▶ [Activity]
Repeat exactly the lines beginning at the one that contains "[00:00:23.51 to 00:00:23.81]" and running to the end of the material. Omit the pictures.

▶ [Given data]
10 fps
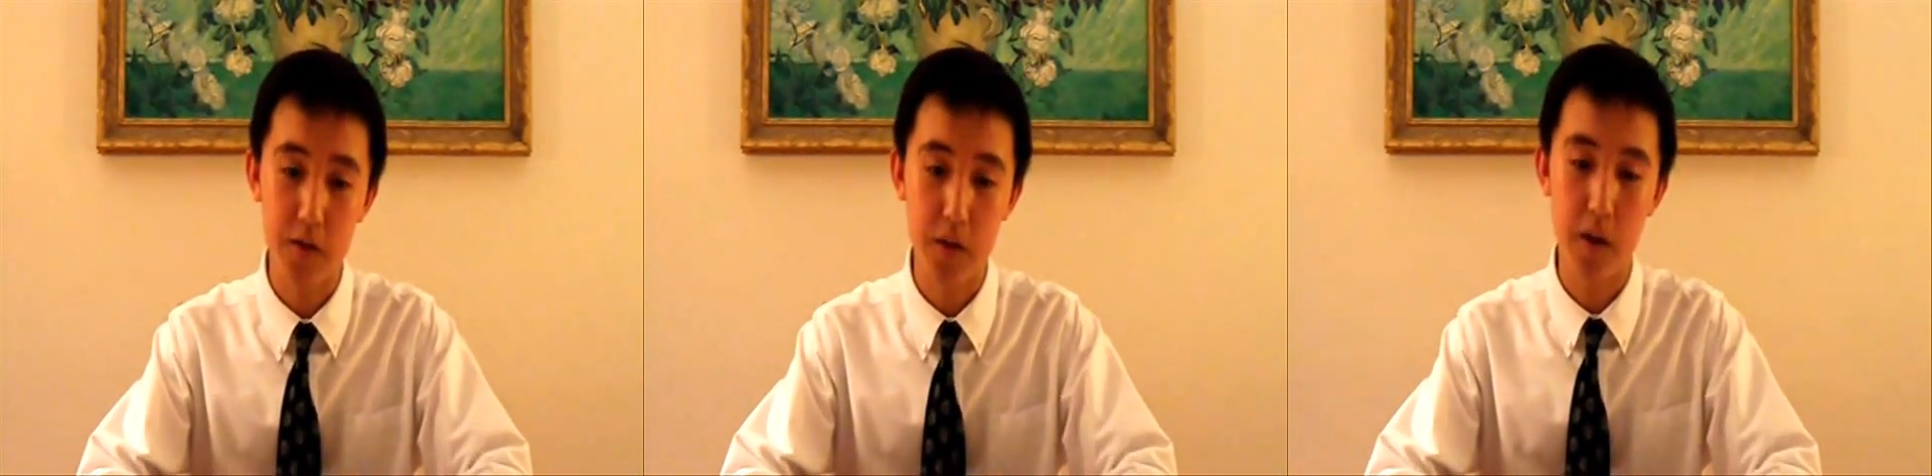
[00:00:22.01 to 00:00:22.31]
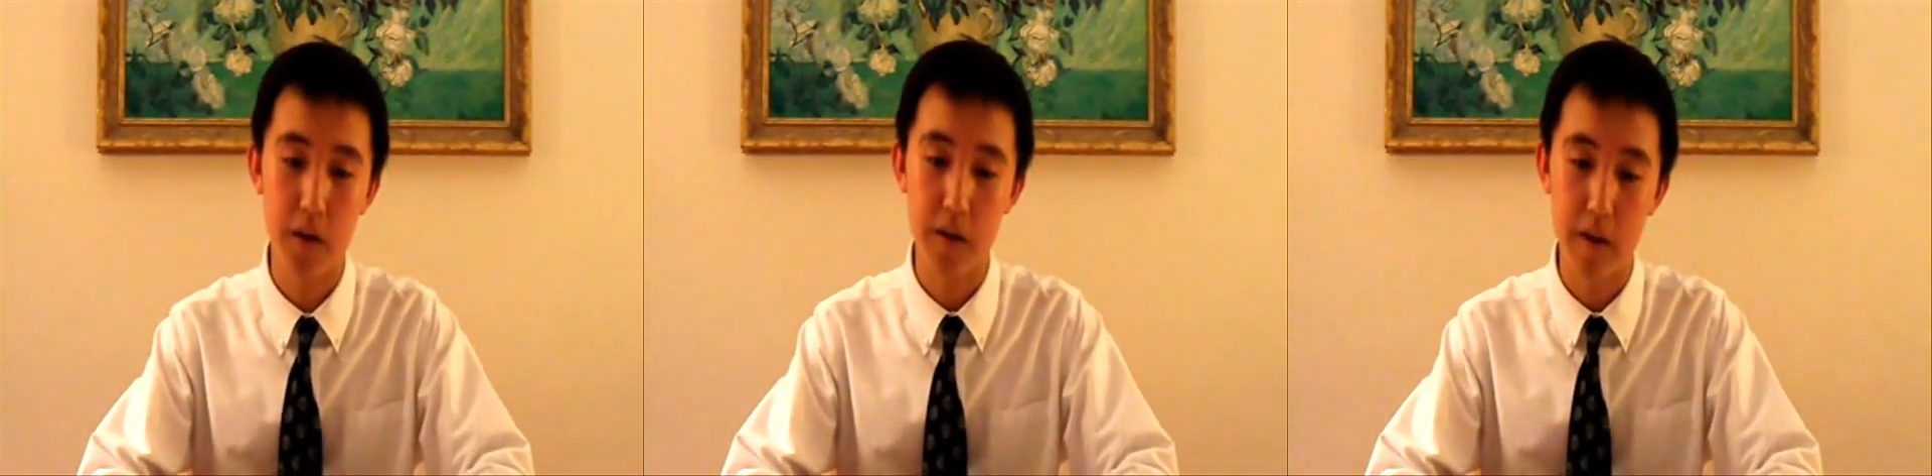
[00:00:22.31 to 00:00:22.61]

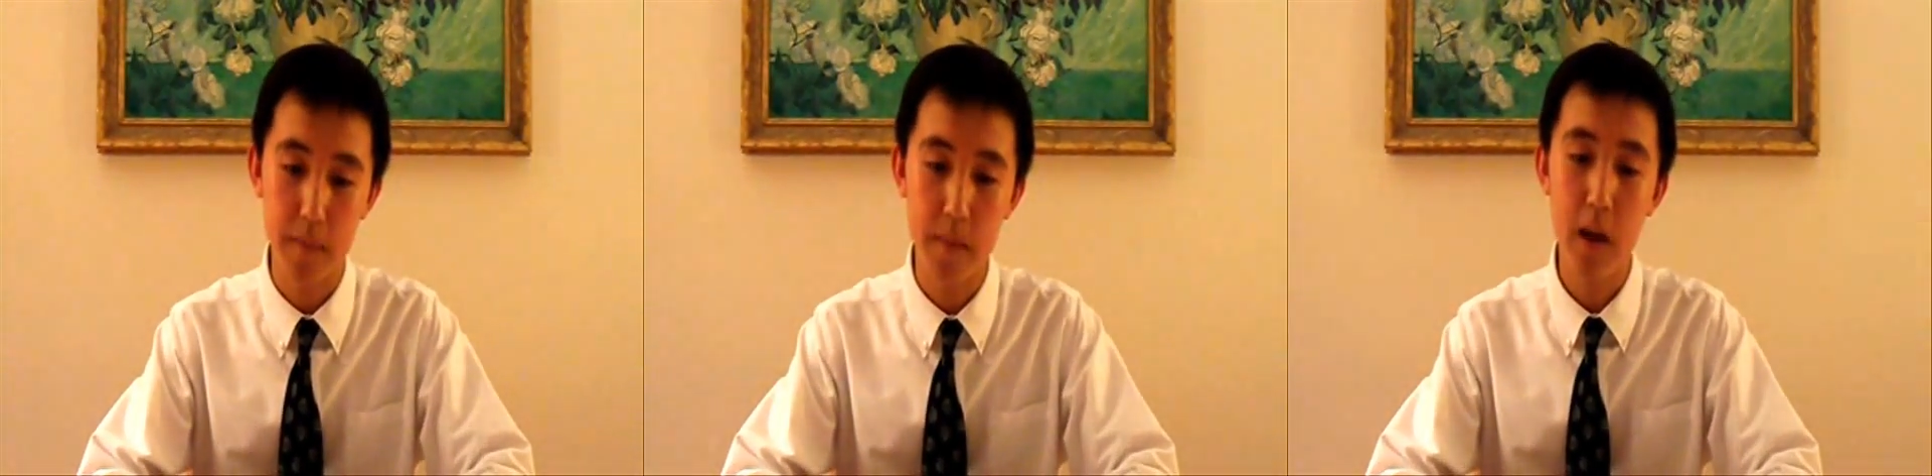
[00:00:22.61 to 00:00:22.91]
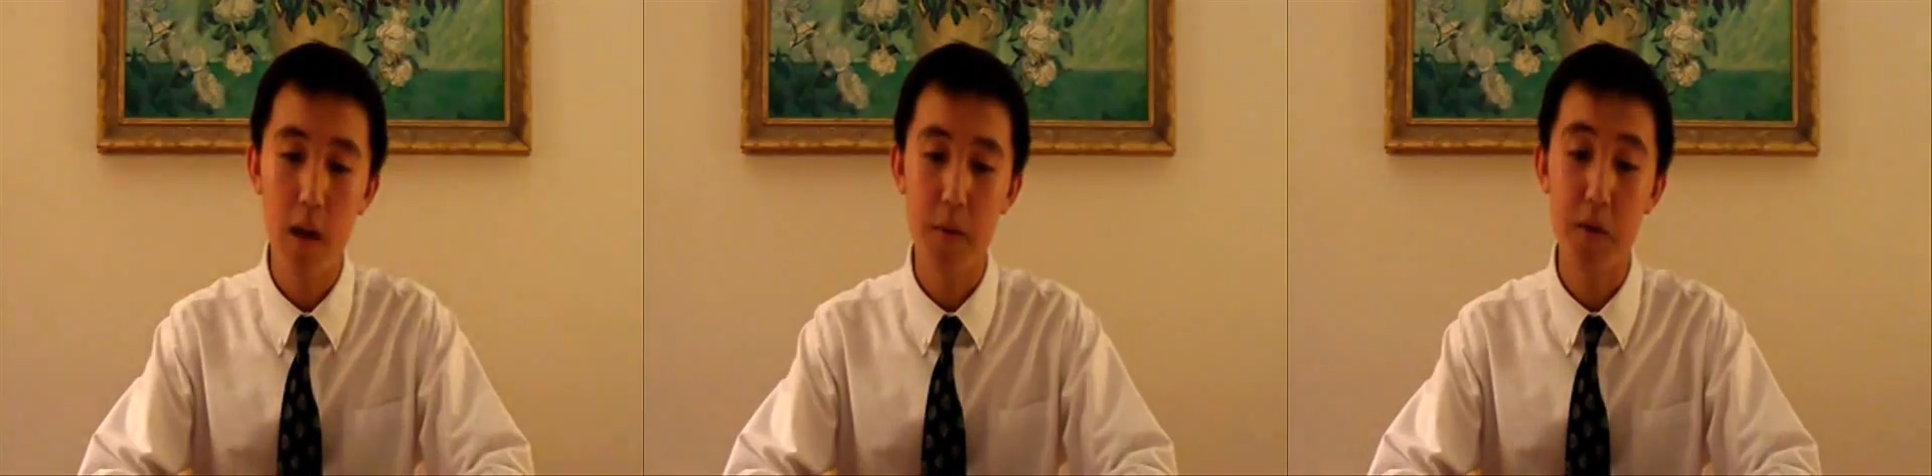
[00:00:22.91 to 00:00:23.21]
electrocardiogram,
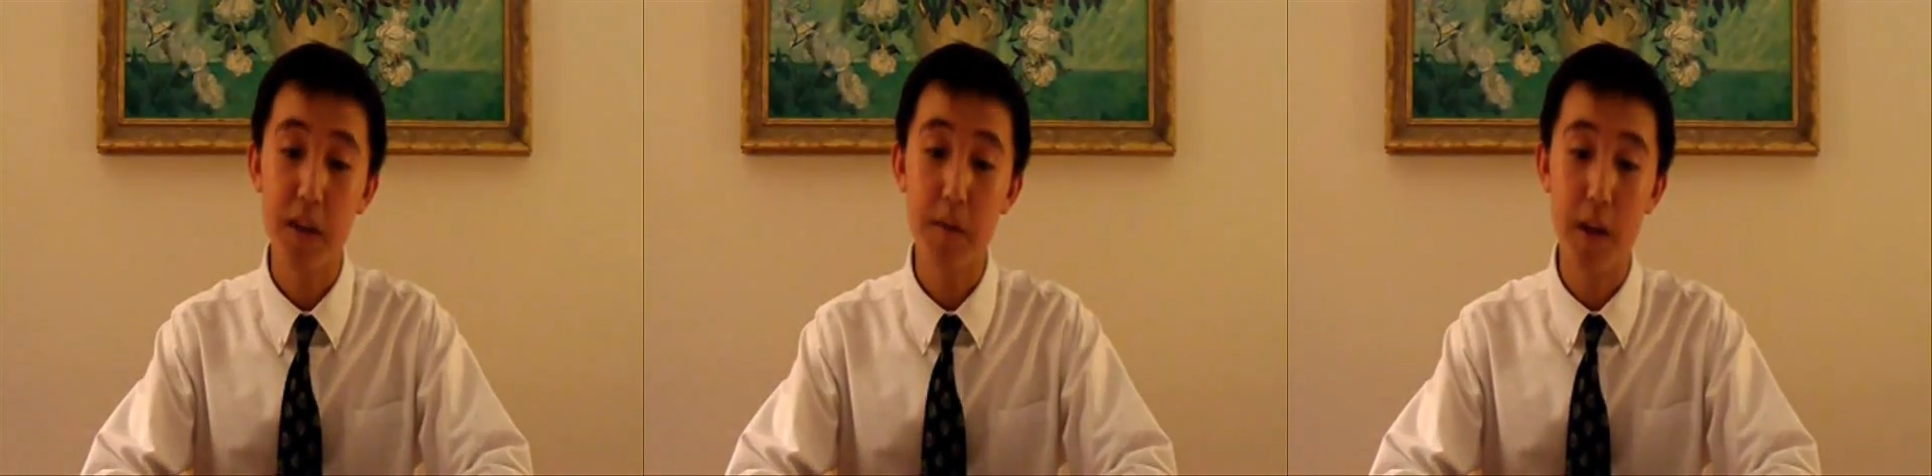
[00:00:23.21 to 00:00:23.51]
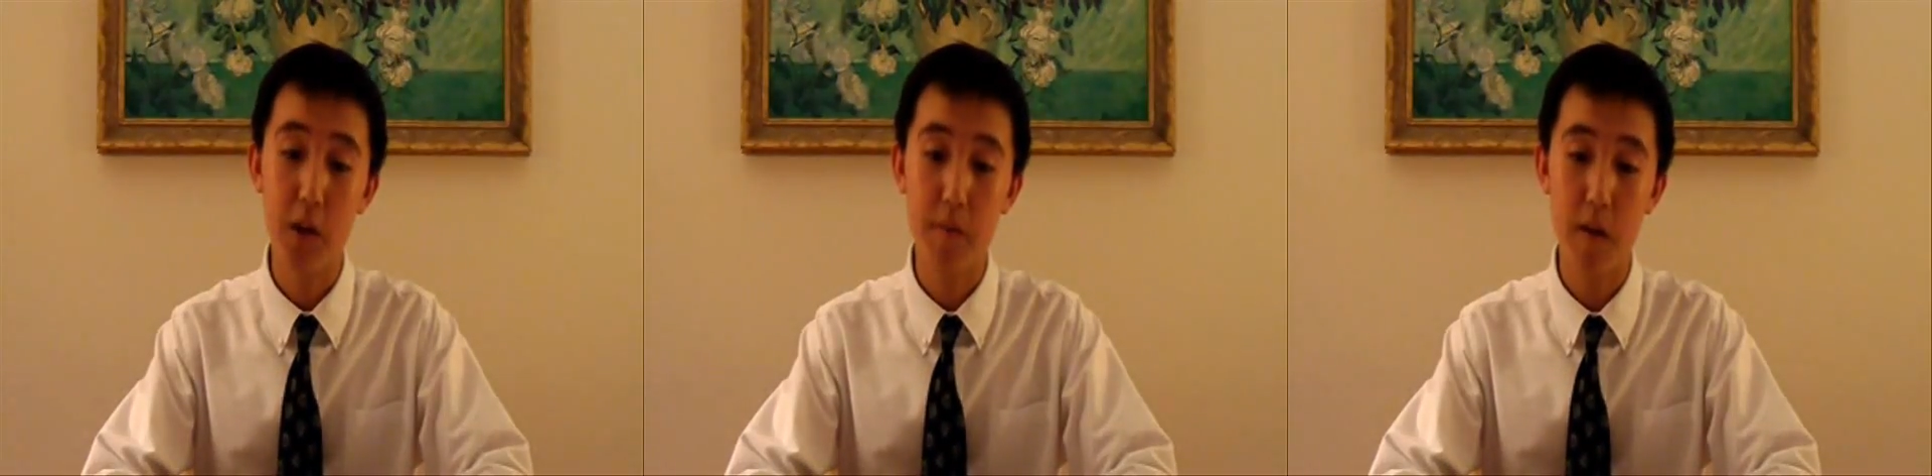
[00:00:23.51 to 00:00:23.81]
posing
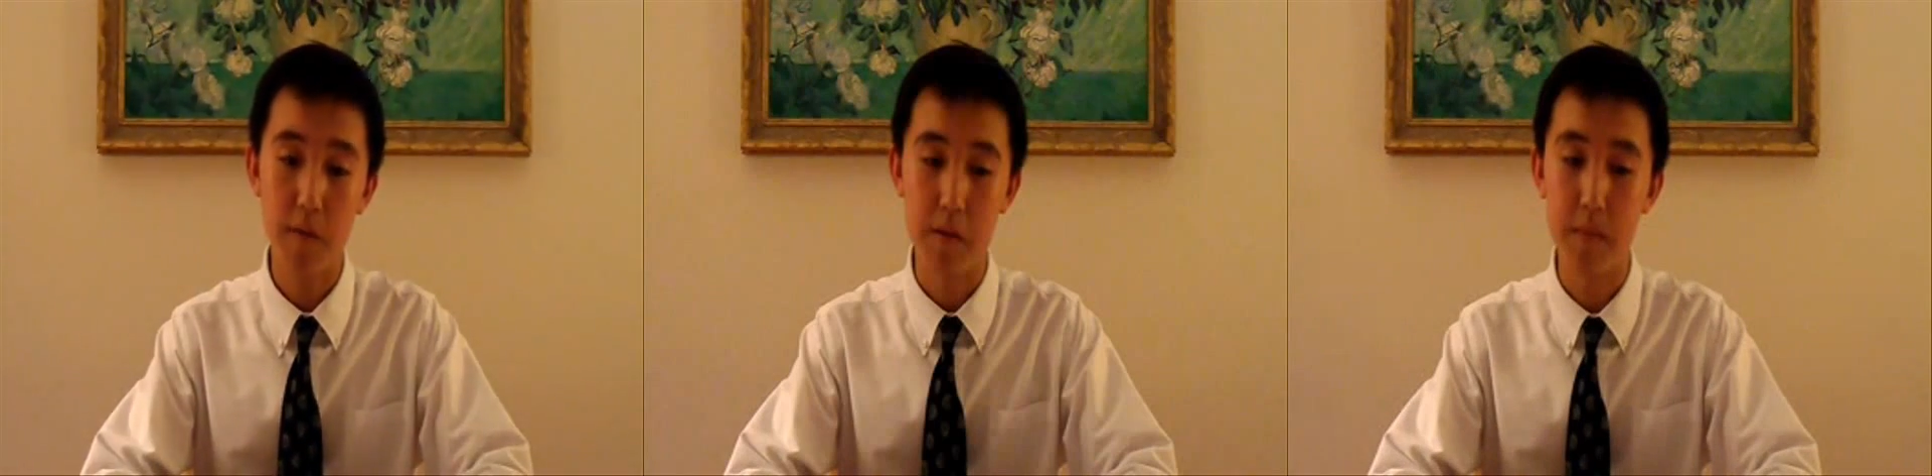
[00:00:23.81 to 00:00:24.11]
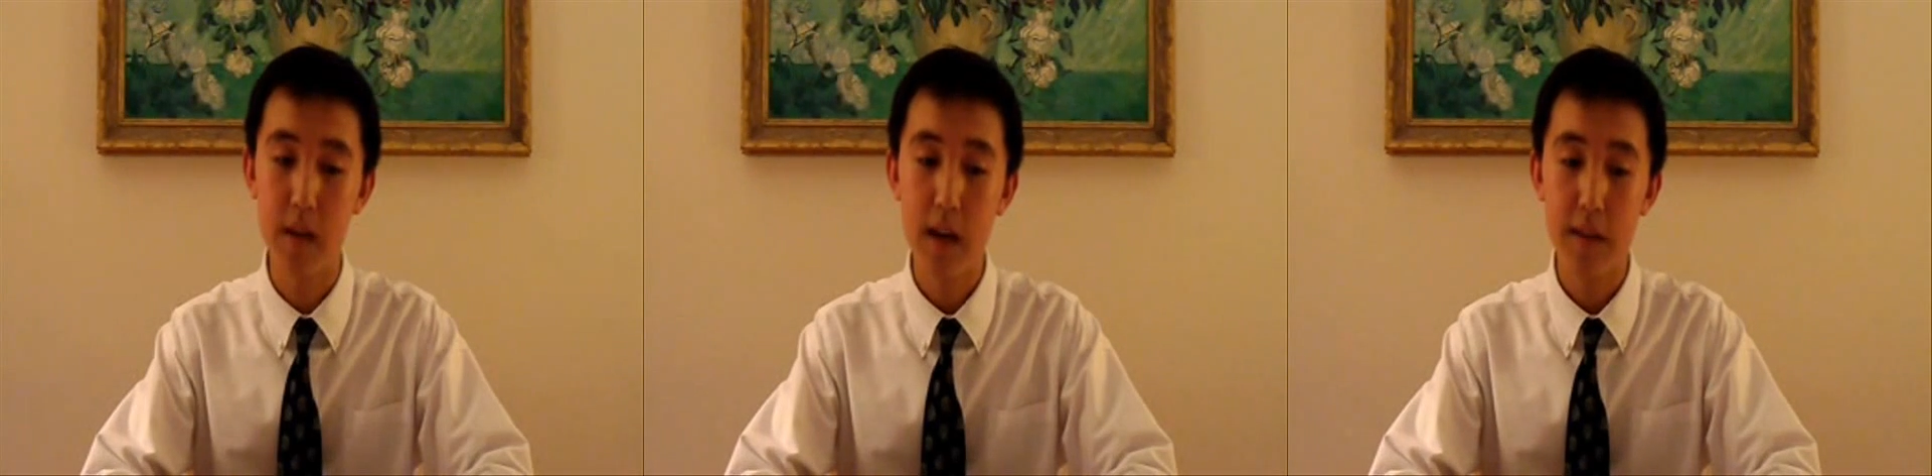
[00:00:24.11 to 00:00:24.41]
a major problem.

▶ [Response area]
[00:00:23.51 to 00:00:23.81]
posing
[00:00:23.81 to 00:00:24.11]
[00:00:24.11 to 00:00:24.41]
a major problem.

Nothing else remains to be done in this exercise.